The appellant admitted that he falsified a Degree certificate
issued
by the University of Johannesburg (count 1) by removing the original
names thereon and inserting his names in April 2003.
In
respect of count 4 the appellant also admitted that he falsified a
degree certificate issued by the University of Zululand. He
admitted
in respect of both counts that he knew that what he was doing was
wrong and had no right to do so. Mr. Mogotsi on behalf
of the
appellant conceded that the appellant was correctly found guilty on
these count 1 and 4.
[23]
The charge against the appellant in Count 3 was that on 17 April 2008
he wrongfully, falsely with intent to defraud gave out
and pretended
to Mandlakayise Alfred Makhudu that he is the Minister of Department
of Land Affairs employed by the department of
Land, Affairs and would
build him a house were he to give him an amount of R650 in cash, to
the loss and prejudice of Mandlakayise
Alfred Makhudu, and that when
he gave out and pretended as aforesaid well knowing that he is not
the Minister of Land Affairs and
this committed the crime of fraud.
[24]
It is not in dispute that the appellant received from the complainant
the amount of R650. 00. During his plea explanation the
appellant
admitted receiving this amount and further said that the complainant
wanted him to assist him in processing a claim at
the Land Affairs to
get an RDP house. He informed the complainant to give him an mount of
R650 so that he can open a file for him
at his offices.
[25]
The State called the complainant who confirmed that he gave the
appellant the aforesaid amount. The reason he gave him the
money was
because the appellant and had informed him that he works for Land
Affairs and was going to build him a house at the farm.
The appellant
gave him a piece of paper written Land Affairs Commissioner. The
following day it was brought to his attention that
the appellant was
arrested. He too went to demand his money from the appellant but has
not to date received his money.
[26]
The appellant save for cross examining the witness did not testify in
his own defence. The court accepted the evidence of Mr.
Makhudu and
convicted the appellant on this charge.
[27]
It is contended on behalf of the appellant that this charge was
prematurely brought against the appellant because he could
not open a
file for the complainant as the result of his arrest the following
day to the receipt of the money.
[28]
Makhudu was a single witness. The Court was satisfied with this
witness. The appellant did not testify. What the appellant
said in
his plea explanation is no evidence. Besides it was not in issue that
he did receive this amount of R650. Makhudu produced
the piece of
paper on which it was written "Land Affairs Commissioner".
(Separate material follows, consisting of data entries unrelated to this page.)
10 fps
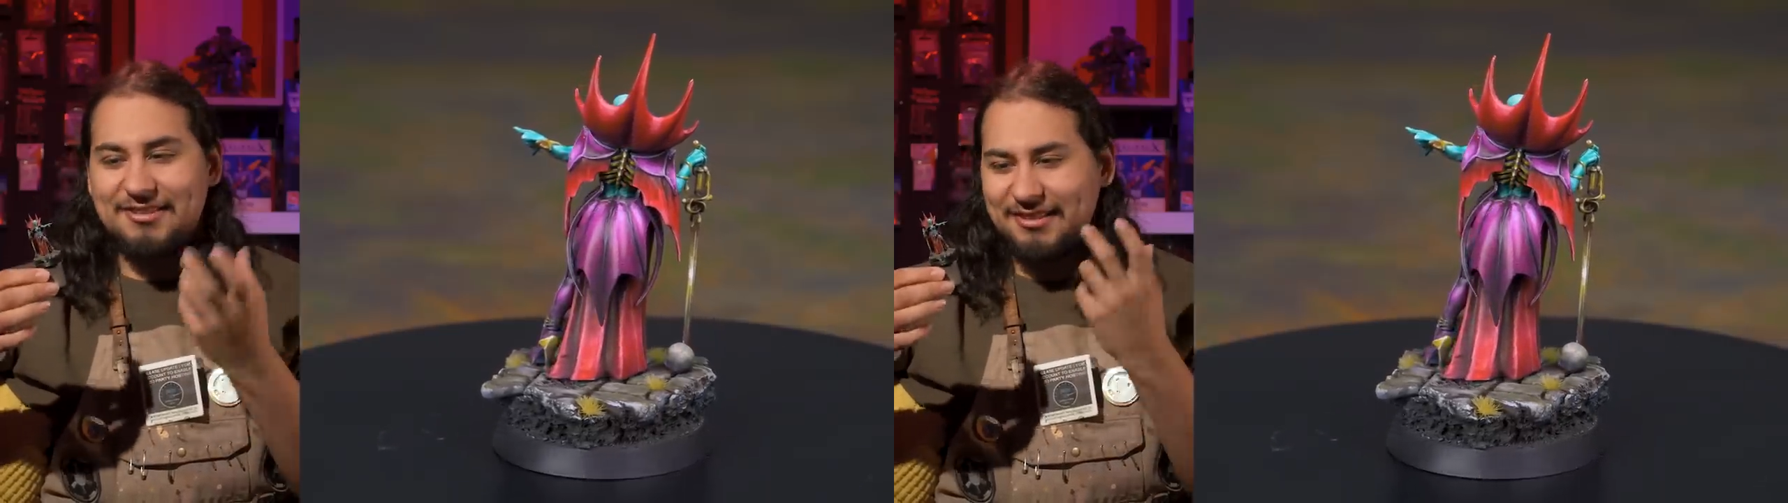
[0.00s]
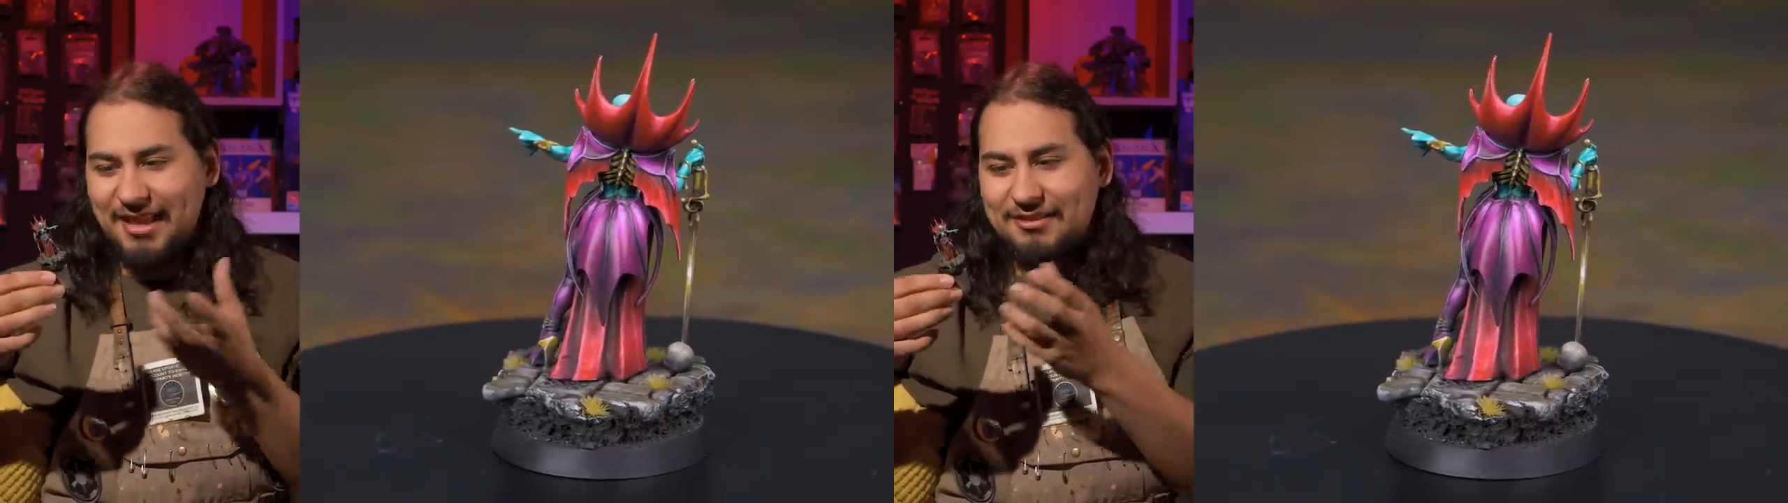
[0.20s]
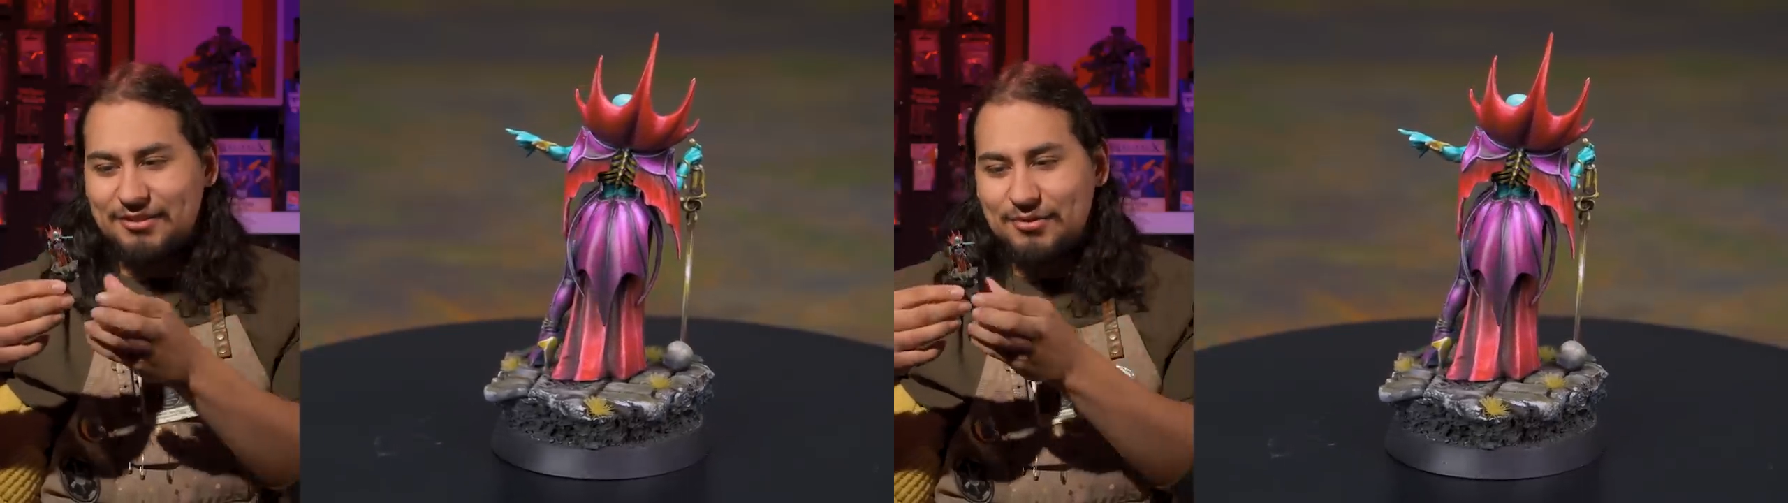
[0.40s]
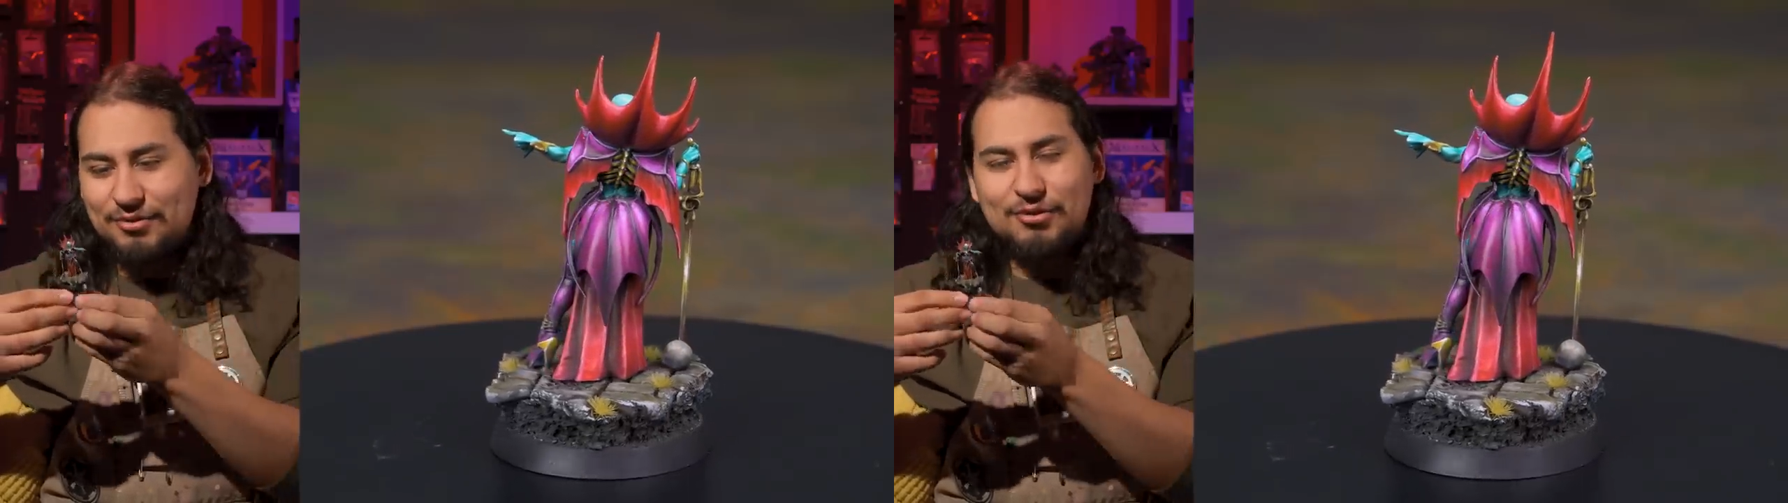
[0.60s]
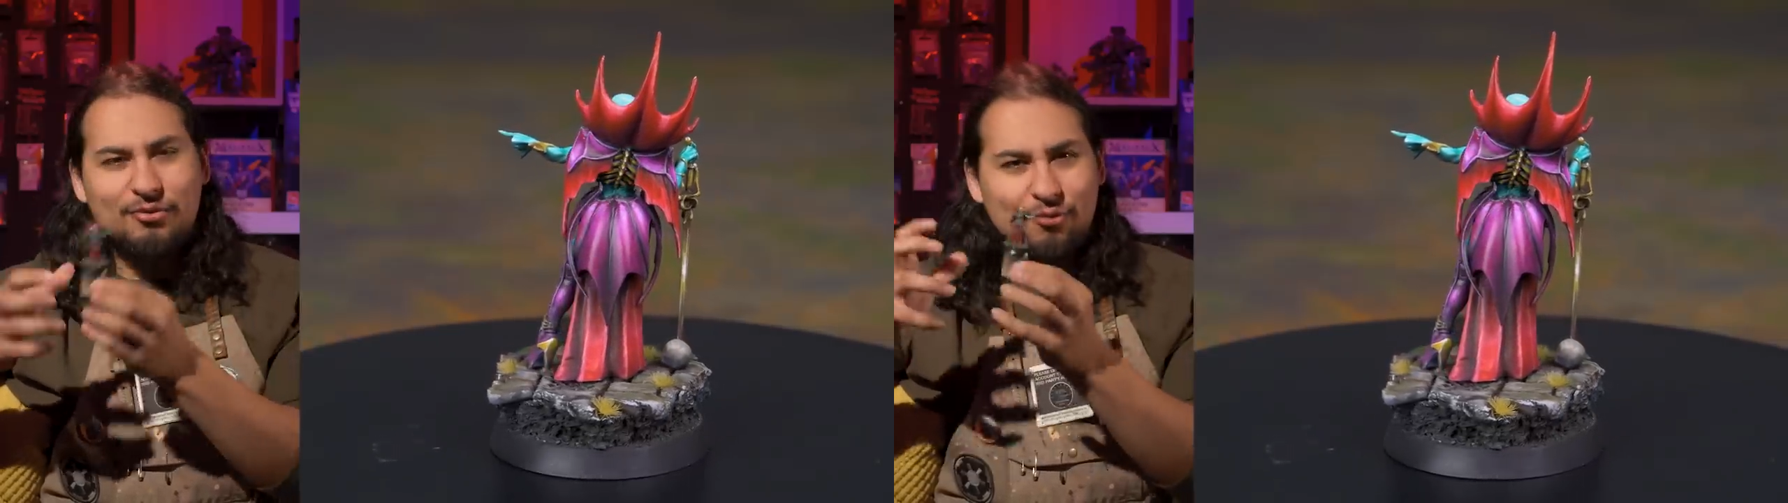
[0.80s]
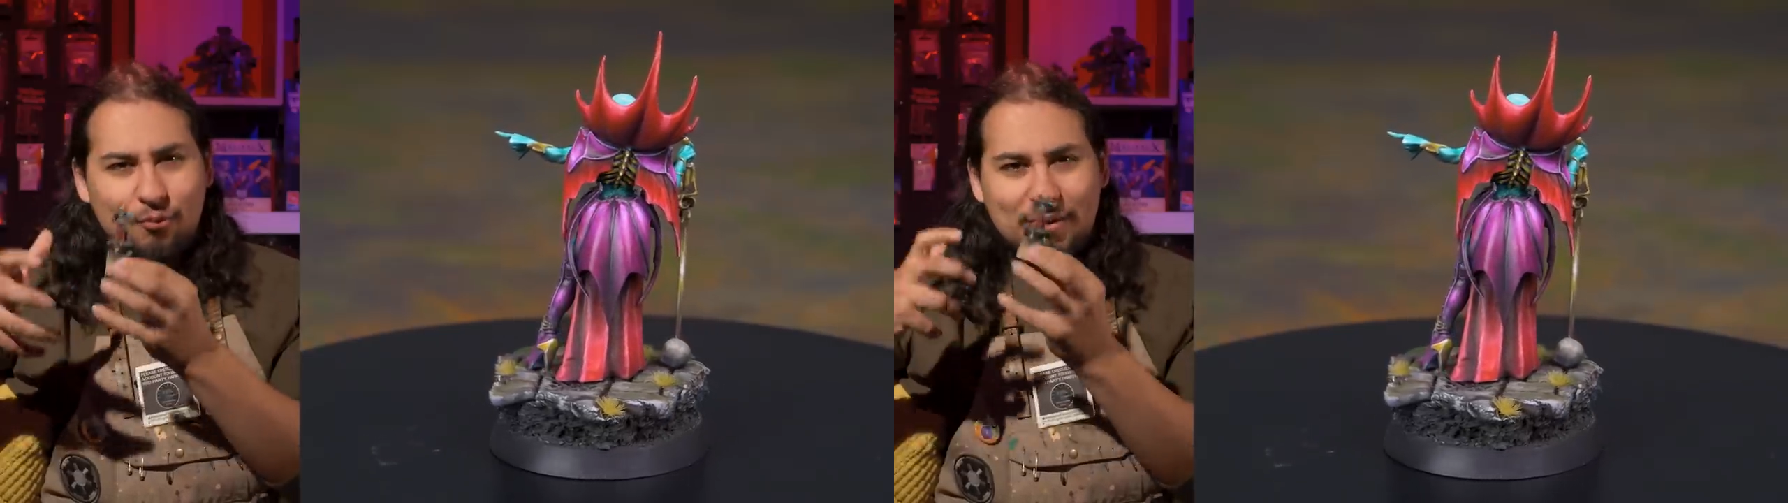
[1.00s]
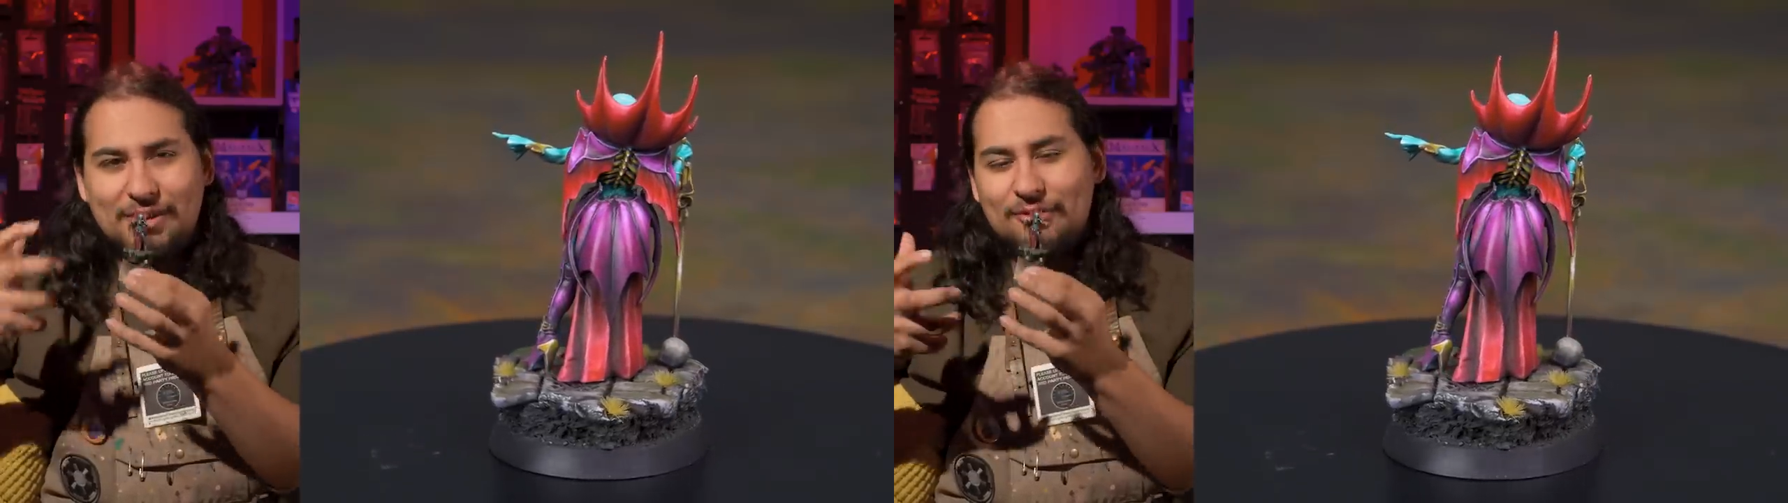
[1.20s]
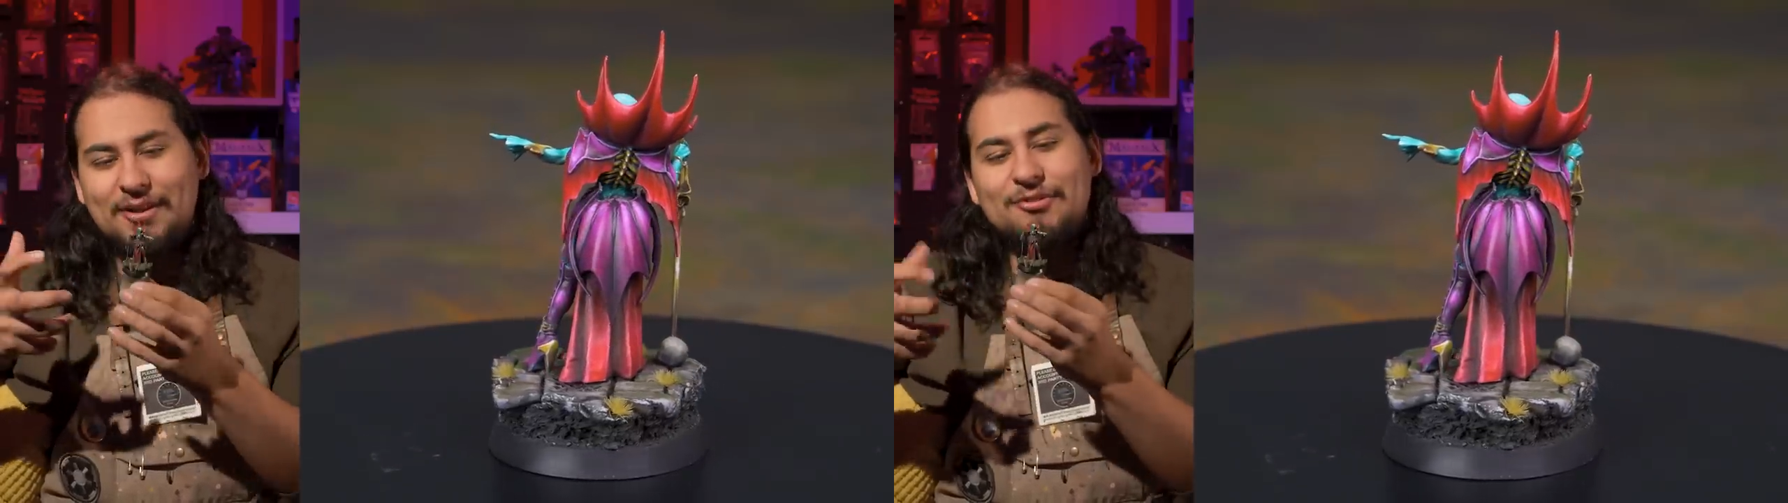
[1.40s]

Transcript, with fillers: just lets you do weird,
It was not disputed that this document was received
by Makhudu from
the appellant. The court accepted the evidence of Makhudu and
convicted him accordingly on this count. Where there
is evidence
imperilling an accused person, such as
in
casu,
he
can ill afford to exercise his right of silence. I am of the view
that the conviction of the appellant on count 3 cannot be faulted.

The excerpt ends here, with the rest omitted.